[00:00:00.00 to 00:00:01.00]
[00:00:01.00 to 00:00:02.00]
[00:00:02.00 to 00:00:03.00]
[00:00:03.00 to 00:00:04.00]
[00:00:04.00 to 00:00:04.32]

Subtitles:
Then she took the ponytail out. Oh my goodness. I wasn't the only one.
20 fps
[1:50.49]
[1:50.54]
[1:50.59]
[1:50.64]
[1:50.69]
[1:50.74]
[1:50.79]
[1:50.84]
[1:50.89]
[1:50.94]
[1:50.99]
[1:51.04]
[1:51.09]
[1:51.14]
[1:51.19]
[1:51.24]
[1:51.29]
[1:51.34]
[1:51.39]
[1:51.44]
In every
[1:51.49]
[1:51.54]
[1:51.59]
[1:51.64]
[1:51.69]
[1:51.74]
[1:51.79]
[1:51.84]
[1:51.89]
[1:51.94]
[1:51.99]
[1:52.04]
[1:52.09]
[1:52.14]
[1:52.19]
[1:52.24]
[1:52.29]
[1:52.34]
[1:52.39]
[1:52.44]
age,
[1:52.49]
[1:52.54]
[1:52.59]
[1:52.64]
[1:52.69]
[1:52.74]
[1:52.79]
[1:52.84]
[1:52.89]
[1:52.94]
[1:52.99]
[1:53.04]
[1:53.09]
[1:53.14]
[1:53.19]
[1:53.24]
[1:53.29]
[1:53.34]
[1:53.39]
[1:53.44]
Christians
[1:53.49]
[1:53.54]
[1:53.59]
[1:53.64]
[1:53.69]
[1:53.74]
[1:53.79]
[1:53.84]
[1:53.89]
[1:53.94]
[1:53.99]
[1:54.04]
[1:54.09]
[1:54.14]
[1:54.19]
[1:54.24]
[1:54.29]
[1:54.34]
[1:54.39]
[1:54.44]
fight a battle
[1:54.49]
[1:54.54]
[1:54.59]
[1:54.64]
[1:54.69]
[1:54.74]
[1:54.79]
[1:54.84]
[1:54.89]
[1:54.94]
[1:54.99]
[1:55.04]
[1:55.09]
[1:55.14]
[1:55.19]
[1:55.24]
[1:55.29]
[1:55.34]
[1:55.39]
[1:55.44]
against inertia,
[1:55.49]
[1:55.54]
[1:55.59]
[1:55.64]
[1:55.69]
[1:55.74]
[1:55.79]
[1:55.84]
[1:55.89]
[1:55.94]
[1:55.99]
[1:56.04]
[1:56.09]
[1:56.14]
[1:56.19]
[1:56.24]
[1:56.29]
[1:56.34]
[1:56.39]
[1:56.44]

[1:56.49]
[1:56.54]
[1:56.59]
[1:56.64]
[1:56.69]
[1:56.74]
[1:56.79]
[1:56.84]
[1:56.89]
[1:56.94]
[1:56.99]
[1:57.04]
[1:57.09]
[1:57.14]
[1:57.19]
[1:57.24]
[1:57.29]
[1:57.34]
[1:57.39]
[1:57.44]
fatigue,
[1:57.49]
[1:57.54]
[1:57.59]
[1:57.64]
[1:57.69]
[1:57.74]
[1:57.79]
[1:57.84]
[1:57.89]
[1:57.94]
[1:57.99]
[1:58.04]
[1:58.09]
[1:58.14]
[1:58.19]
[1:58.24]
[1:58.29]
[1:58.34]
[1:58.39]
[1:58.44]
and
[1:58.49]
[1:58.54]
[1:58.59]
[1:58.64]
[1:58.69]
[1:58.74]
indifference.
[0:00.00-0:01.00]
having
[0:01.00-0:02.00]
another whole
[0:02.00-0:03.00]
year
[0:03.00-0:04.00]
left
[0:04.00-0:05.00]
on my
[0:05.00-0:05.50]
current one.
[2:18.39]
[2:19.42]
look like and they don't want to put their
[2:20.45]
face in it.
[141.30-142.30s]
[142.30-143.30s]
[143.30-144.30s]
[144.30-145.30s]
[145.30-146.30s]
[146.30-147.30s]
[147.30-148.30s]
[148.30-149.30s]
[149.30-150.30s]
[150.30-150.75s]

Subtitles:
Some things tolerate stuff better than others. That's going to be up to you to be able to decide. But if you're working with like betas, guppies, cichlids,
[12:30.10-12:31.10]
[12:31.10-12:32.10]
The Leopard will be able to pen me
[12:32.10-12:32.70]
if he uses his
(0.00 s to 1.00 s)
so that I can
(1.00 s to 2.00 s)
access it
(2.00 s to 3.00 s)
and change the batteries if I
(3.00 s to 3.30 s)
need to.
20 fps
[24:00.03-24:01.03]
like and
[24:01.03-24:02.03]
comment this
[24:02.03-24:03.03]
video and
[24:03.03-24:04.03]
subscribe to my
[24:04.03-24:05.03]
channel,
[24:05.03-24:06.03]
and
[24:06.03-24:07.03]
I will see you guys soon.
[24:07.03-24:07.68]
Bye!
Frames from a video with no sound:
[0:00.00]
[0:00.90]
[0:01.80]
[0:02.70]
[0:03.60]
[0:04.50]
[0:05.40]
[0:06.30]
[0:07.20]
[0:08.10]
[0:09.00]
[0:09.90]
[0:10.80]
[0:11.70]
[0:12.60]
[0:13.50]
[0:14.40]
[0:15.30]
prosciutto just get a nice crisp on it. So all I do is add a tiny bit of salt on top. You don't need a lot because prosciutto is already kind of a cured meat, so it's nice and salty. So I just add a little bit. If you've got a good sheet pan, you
******************************
Problem requirements: Once you have read the entries, repeat them all exactly.

Completed exercise:
[00:00:00.00 to 00:00:01.00]
[00:00:01.00 to 00:00:02.00]
[00:00:02.00 to 00:00:03.00]
[00:00:03.00 to 00:00:04.00]
[00:00:04.00 to 00:00:04.32]

Subtitles:
Then she took the ponytail out. Oh my goodness. I wasn't the only one.
20 fps
[1:50.49]
[1:50.54]
[1:50.59]
[1:50.64]
[1:50.69]
[1:50.74]
[1:50.79]
[1:50.84]
[1:50.89]
[1:50.94]
[1:50.99]
[1:51.04]
[1:51.09]
[1:51.14]
[1:51.19]
[1:51.24]
[1:51.29]
[1:51.34]
[1:51.39]
[1:51.44]
In every
[1:51.49]
[1:51.54]
[1:51.59]
[1:51.64]
[1:51.69]
[1:51.74]
[1:51.79]
[1:51.84]
[1:51.89]
[1:51.94]
[1:51.99]
[1:52.04]
[1:52.09]
[1:52.14]
[1:52.19]
[1:52.24]
[1:52.29]
[1:52.34]
[1:52.39]
[1:52.44]
age,
[1:52.49]
[1:52.54]
[1:52.59]
[1:52.64]
[1:52.69]
[1:52.74]
[1:52.79]
[1:52.84]
[1:52.89]
[1:52.94]
[1:52.99]
[1:53.04]
[1:53.09]
[1:53.14]
[1:53.19]
[1:53.24]
[1:53.29]
[1:53.34]
[1:53.39]
[1:53.44]
Christians
[1:53.49]
[1:53.54]
[1:53.59]
[1:53.64]
[1:53.69]
[1:53.74]
[1:53.79]
[1:53.84]
[1:53.89]
[1:53.94]
[1:53.99]
[1:54.04]
[1:54.09]
[1:54.14]
[1:54.19]
[1:54.24]
[1:54.29]
[1:54.34]
[1:54.39]
[1:54.44]
fight a battle
[1:54.49]
[1:54.54]
[1:54.59]
[1:54.64]
[1:54.69]
[1:54.74]
[1:54.79]
[1:54.84]
[1:54.89]
[1:54.94]
[1:54.99]
[1:55.04]
[1:55.09]
[1:55.14]
[1:55.19]
[1:55.24]
[1:55.29]
[1:55.34]
[1:55.39]
[1:55.44]
against inertia,
[1:55.49]
[1:55.54]
[1:55.59]
[1:55.64]
[1:55.69]
[1:55.74]
[1:55.79]
[1:55.84]
[1:55.89]
[1:55.94]
[1:55.99]
[1:56.04]
[1:56.09]
[1:56.14]
[1:56.19]
[1:56.24]
[1:56.29]
[1:56.34]
[1:56.39]
[1:56.44]

[1:56.49]
[1:56.54]
[1:56.59]
[1:56.64]
[1:56.69]
[1:56.74]
[1:56.79]
[1:56.84]
[1:56.89]
[1:56.94]
[1:56.99]
[1:57.04]
[1:57.09]
[1:57.14]
[1:57.19]
[1:57.24]
[1:57.29]
[1:57.34]
[1:57.39]
[1:57.44]
fatigue,
[1:57.49]
[1:57.54]
[1:57.59]
[1:57.64]
[1:57.69]
[1:57.74]
[1:57.79]
[1:57.84]
[1:57.89]
[1:57.94]
[1:57.99]
[1:58.04]
[1:58.09]
[1:58.14]
[1:58.19]
[1:58.24]
[1:58.29]
[1:58.34]
[1:58.39]
[1:58.44]
and
[1:58.49]
[1:58.54]
[1:58.59]
[1:58.64]
[1:58.69]
[1:58.74]
indifference.
[0:00.00-0:01.00]
having
[0:01.00-0:02.00]
another whole
[0:02.00-0:03.00]
year
[0:03.00-0:04.00]
left
[0:04.00-0:05.00]
on my
[0:05.00-0:05.50]
current one.
[2:18.39]
[2:19.42]
look like and they don't want to put their
[2:20.45]
face in it.
[141.30-142.30s]
[142.30-143.30s]
[143.30-144.30s]
[144.30-145.30s]
[145.30-146.30s]
[146.30-147.30s]
[147.30-148.30s]
[148.30-149.30s]
[149.30-150.30s]
[150.30-150.75s]

Subtitles:
Some things tolerate stuff better than others. That's going to be up to you to be able to decide. But if you're working with like betas, guppies, cichlids,
[12:30.10-12:31.10]
[12:31.10-12:32.10]
The Leopard will be able to pen me
[12:32.10-12:32.70]
if he uses his
(0.00 s to 1.00 s)
so that I can
(1.00 s to 2.00 s)
access it
(2.00 s to 3.00 s)
and change the batteries if I
(3.00 s to 3.30 s)
need to.
20 fps
[24:00.03-24:01.03]
like and
[24:01.03-24:02.03]
comment this
[24:02.03-24:03.03]
video and
[24:03.03-24:04.03]
subscribe to my
[24:04.03-24:05.03]
channel,
[24:05.03-24:06.03]
and
[24:06.03-24:07.03]
I will see you guys soon.
[24:07.03-24:07.68]
Bye!
Frames from a video with no sound:
[0:00.00]
[0:00.90]
[0:01.80]
[0:02.70]
[0:03.60]
[0:04.50]
[0:05.40]
[0:06.30]
[0:07.20]
[0:08.10]
[0:09.00]
[0:09.90]
[0:10.80]
[0:11.70]
[0:12.60]
[0:13.50]
[0:14.40]
[0:15.30]
prosciutto just get a nice crisp on it. So all I do is add a tiny bit of salt on top. You don't need a lot because prosciutto is already kind of a cured meat, so it's nice and salty. So I just add a little bit. If you've got a good sheet pan, you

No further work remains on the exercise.